Introduction of a new convolution-based construction technique

Demonstration of a large variety of dispersion models, including non-proper and non-exponential types

Applications to generalized linear models and dependent data models

Abstract

We briefly expose some key aspects of the theory and use of dispersion models, for which Bent Jorgensen played a crucial role as a driving force and an inspiration source. Starting with the general notion of dispersion models, built using minimalistic mathematical assumptions, we specialize in two classes of families of distributions with different statistical flavors: exponential dispersion and proper dispersion models. The construction of dispersion models involves the solution of integral equations that are, in general, untractable.

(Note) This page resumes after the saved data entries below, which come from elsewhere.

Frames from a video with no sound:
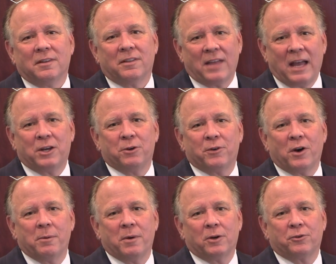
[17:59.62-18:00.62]
Thank you
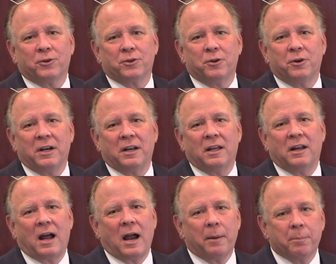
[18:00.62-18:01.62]
very much for tuning in.
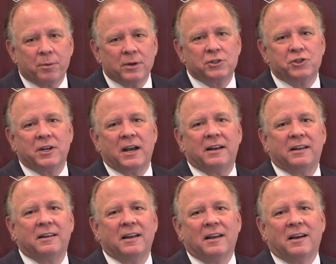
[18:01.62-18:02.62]
I appreciate
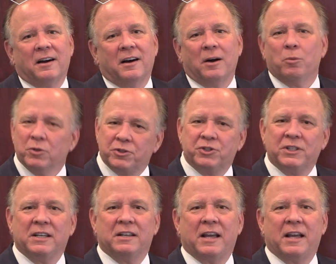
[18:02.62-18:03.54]
it. We'll see you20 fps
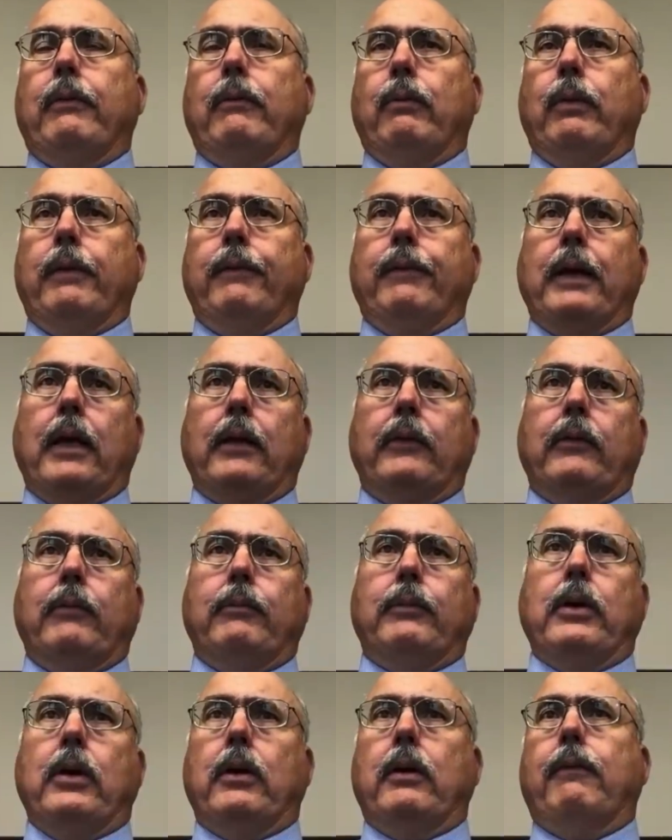We've got
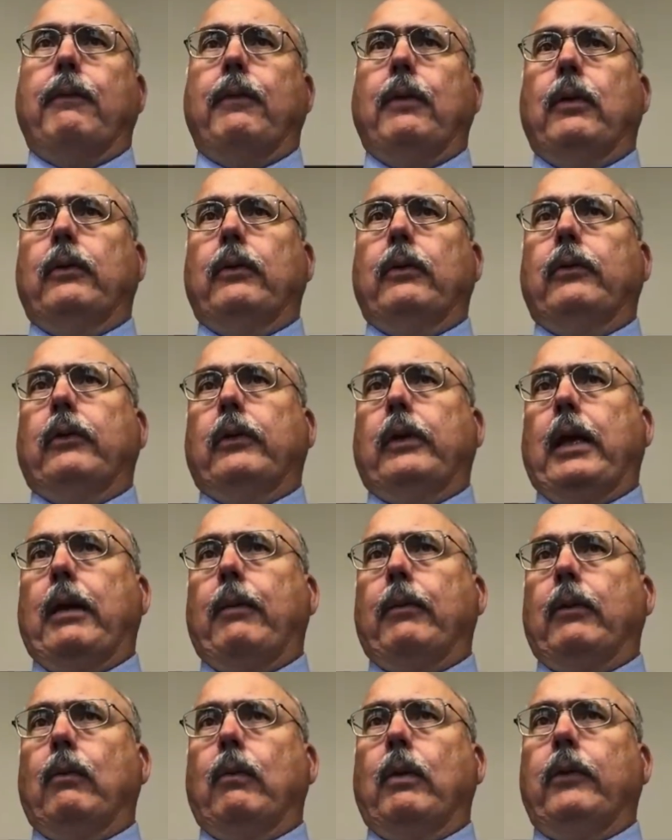some younger folks that came
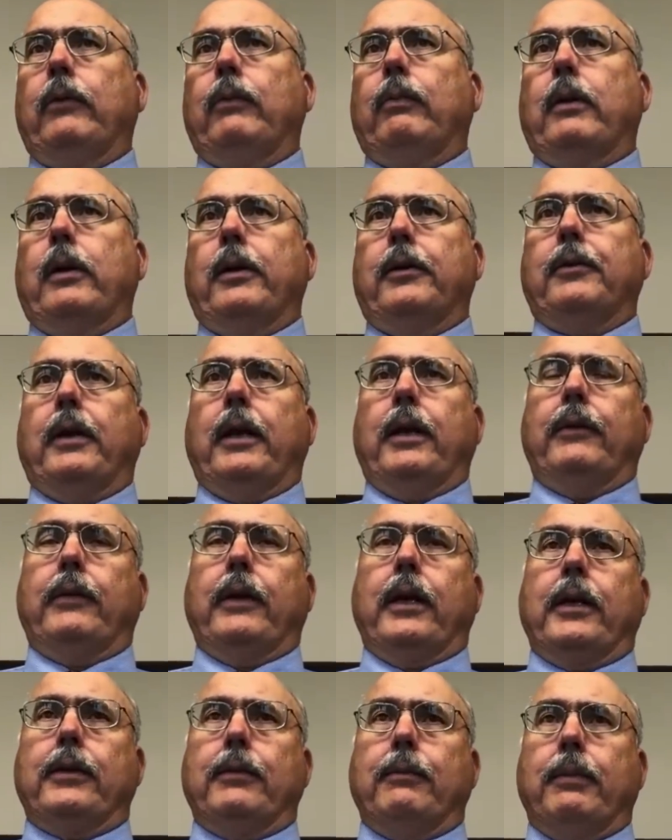with the Westwater
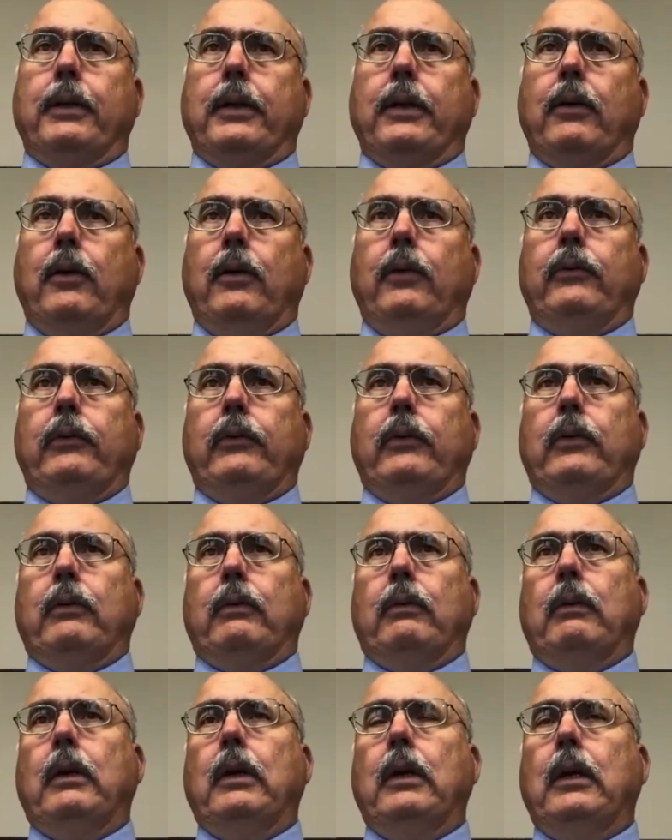transaction, but also
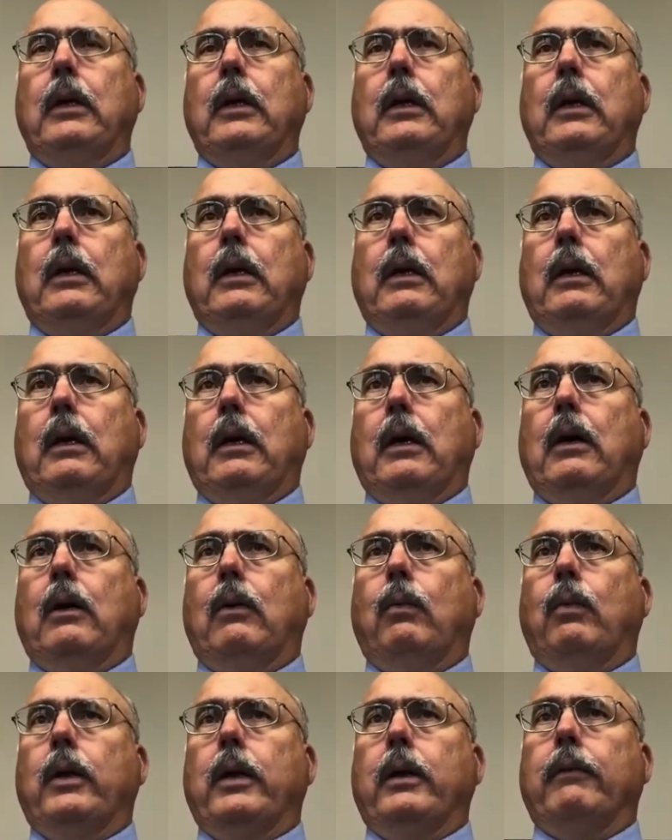uh,
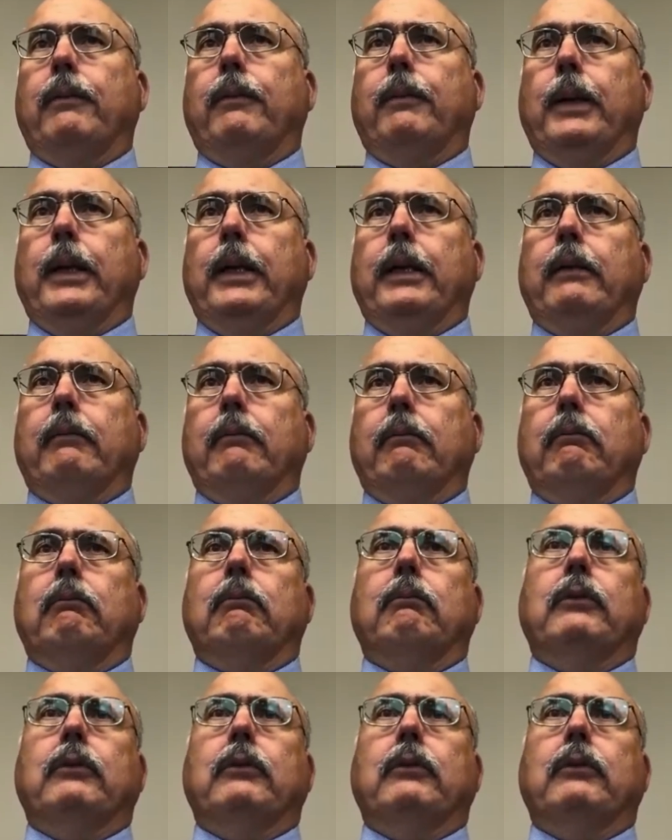we've been.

These difficulties disappear when a more mathematical structure is assumed: it reduces to the calculation of a moment generating function or of a Riemann-Stieltjes integral for the exponential dispersion and the proper dispersion models, respectively. A new technique for constructing dispersion models based on characteristic functions is introduced turning the integral equations above into a tractable convolution equation and yielding examples of dispersion models that are neither proper dispersion nor exponential dispersion models. A corollary is that the cardinality of regular and non-regular dispersion models are both large. Some selected applications are discussed including exponential families non-linear models (for which generalized linear models are particular cases) and several models for clustered and dependent data based on a latent Levy process.